No, it’s supposed to be actual (fractional) point loss in the local position, in general cases where the board is very open. Percentage points is AI fiction.
For example, here’s KataGo estimated point loss at move 1:
- 4-4 (no loss)
- 3-4 (0.4 points)
- 3-3 (0.8 points)
- 4-5, 3-5 (1.2 points)
- 4-6 (1.7 points)
- 3-6 (2.2 points)
- 5-5 (2.9 points)
- tengen (3.0 points)
Most other moves above the second line lose about 3.0 points.
Are the “actual” points from KataGo not AI fiction?
I have to back @smurph here - there is no way to take an AI judgement out of its positional context and apply it to “a joseki”.
I am adding quotes because even the definition of a joseki is not free of context. A move might be joseki in one situation and a mistake in another.
Here is my definition:
- An ideal move is a move that a professional might play in a variety of situations.
- A good move is a move that a professional might play in some limited, specific situation that calls for it.
We should not give up the human element yet. It is valuable because it can be reasoned and verified.
It also allows us to back up the claim to a sequence with a professional game.
So putting a stone anywhere on the board loses points . Reminds me of Wargames where “The only way to win is to not play”
I mean it would be nice to estimate how many points one side or the other loses but in some instances like a 3-3 invasion, one side just gets thickness right?
Does it see playing a 4-4 point and the standard old joseki to be even or just black (say) losing a corner of points and white winning a corner of points?
I guess if I understood the numbers I’d vote on them
smurph and I got onto this topic in a PM exchange when we were originally talking about his suggestion of “display the percentage of different outcomes from each position”.
That conversation led into the topic of “is this thing we are making a joseki dictionary, or something else (maybe broader)?”.
If it’s a joseki dictionary, then the definition of “what is joseki?” matters, and guides definitions like “Ideal vs Good”.
For example, Josekipedia says "Figuring out when to use a Good move type is one of the trickiest parts of Josekipedia.
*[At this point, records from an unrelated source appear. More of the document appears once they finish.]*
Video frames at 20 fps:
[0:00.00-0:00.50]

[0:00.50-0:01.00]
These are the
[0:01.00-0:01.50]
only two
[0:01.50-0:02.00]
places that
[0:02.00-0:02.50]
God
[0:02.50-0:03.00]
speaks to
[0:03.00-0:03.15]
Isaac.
We would have loved to not force this distinction, but the cost would have been too great. Some moves simply cannot be called correct or joseki, and yet cannot be called bad. "
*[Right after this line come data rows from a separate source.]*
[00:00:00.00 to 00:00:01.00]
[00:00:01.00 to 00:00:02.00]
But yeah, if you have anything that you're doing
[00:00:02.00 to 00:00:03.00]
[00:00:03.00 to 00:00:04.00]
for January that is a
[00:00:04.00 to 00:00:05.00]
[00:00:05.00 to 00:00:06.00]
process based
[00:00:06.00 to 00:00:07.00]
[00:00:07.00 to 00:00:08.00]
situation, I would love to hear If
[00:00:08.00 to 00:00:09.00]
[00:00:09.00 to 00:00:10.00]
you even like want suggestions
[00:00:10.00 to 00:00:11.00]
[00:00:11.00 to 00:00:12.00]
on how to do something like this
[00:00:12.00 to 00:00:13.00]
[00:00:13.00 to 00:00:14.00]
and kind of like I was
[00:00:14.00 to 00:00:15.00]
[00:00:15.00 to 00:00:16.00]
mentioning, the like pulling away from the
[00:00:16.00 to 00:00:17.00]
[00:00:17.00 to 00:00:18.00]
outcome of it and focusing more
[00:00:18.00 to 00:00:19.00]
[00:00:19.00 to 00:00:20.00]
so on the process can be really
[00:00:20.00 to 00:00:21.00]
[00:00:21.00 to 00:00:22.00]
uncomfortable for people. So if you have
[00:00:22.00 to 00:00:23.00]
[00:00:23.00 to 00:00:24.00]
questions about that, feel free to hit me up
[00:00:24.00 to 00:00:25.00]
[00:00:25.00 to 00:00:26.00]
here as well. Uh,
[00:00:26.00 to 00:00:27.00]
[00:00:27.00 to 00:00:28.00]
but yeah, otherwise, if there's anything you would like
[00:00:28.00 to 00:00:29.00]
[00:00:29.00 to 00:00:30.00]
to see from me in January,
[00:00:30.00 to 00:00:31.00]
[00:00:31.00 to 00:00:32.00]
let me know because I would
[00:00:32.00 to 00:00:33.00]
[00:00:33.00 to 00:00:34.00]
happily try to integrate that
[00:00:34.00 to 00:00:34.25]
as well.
Here the distinction is whethe or not the move is “joseki”.
Personally I struggle with what even is a joseki in these post-alpha-go times. But on the other hand I long for help with some sequences where someone else did the hard work of working out whether they are worth knowing (learning) because in some sense they are established as optimal in a range of situations. That’s why I want some sense, in this collection of sequences, of whether the darn sequence is established as GOOD or not.
Haha, I broke it down further. (The 4-4 point was 0.0 points loss. I just didn’t call it out.)
Yes and no. Unlike win rate, score is part of the game and is quantifiable. If you say that KataGo’s estimate is fiction, I won’t disagree. I’d insist that my own estimate is fiction, too, and pro players’ estimates are fiction, since none of us has solved Go. But since AI has achieved superhuman strength, we know its fiction is superior to our fiction. Sinan Djepov documented 53 AI joseki innovations, and Viktor Lin identified 20 instances where human joseki were flawed. All of these moves were identified by looking at AI value judgments. So to ignore AI value judgments, to me, would ignore the reality of how sequences become josekis in the age of AI. Given that professional players all the way to #1 are spending up to 5 hours a day bending their value judgments towards AI, I feel there is a place for AI in determining what sequences are joseki. Granted, directly transcribing score estimates onto a joseki dictionary is probably the wrong way of doing it.